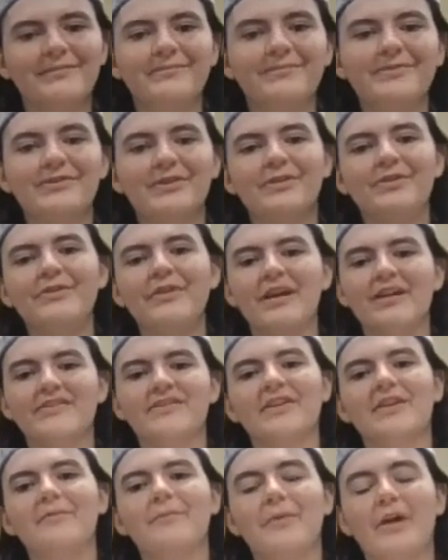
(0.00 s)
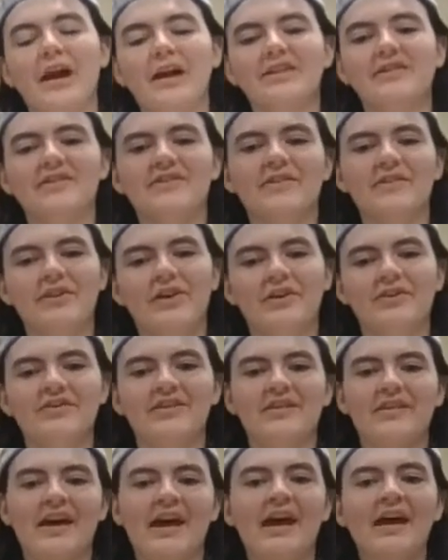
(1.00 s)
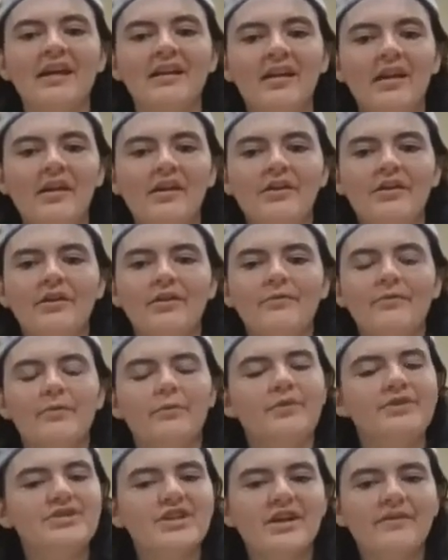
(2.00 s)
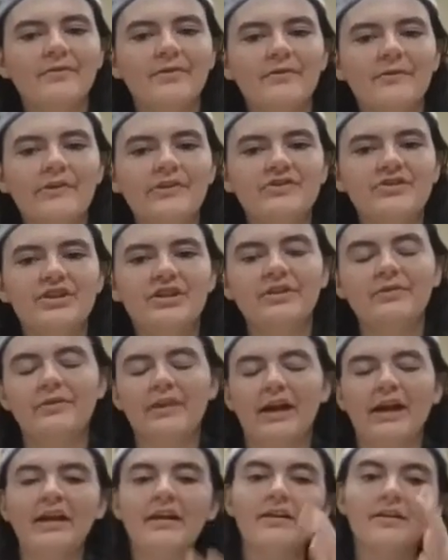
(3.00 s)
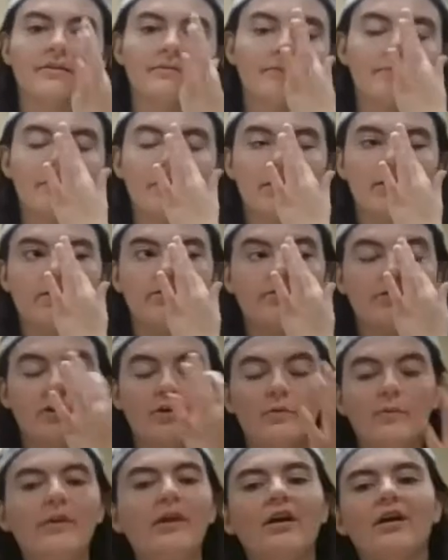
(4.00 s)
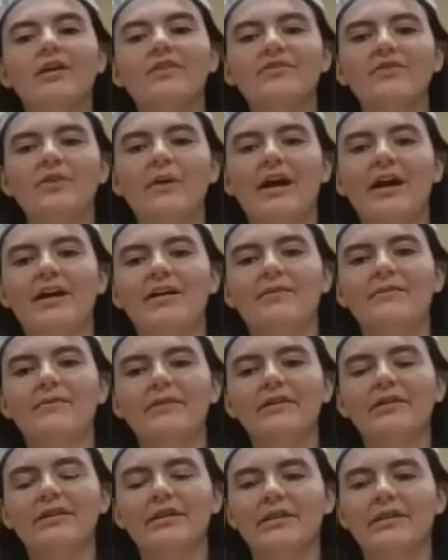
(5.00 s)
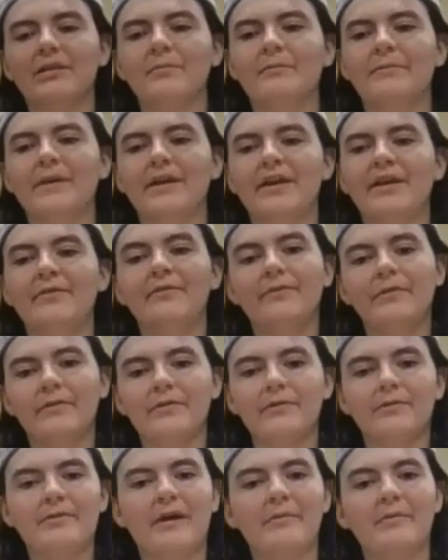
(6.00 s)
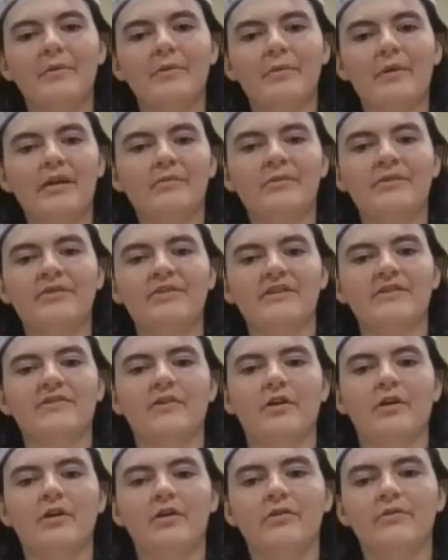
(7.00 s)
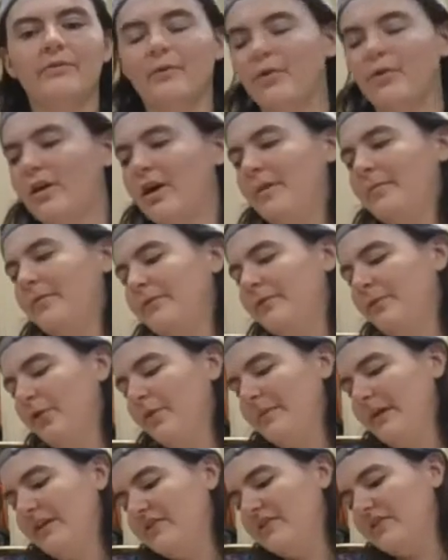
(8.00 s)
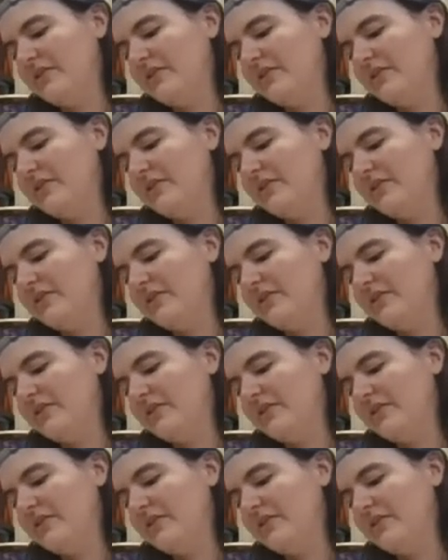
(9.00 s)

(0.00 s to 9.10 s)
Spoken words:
So you guys can practice along to that for whichever version you like. So we also have a little bit further that we went with this song for our performance.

***

◆ **Task description**: What you hand back should match the listing exactly, except that no pictures appear.

◆ **Solution for this problem**:
(0.00 s)
(1.00 s)
(2.00 s)
(3.00 s)
(4.00 s)
(5.00 s)
(6.00 s)
(7.00 s)
(8.00 s)
(9.00 s)

(0.00 s to 9.10 s)
Spoken words:
So you guys can practice along to that for whichever version you like. So we also have a little bit further that we went with this song for our performance.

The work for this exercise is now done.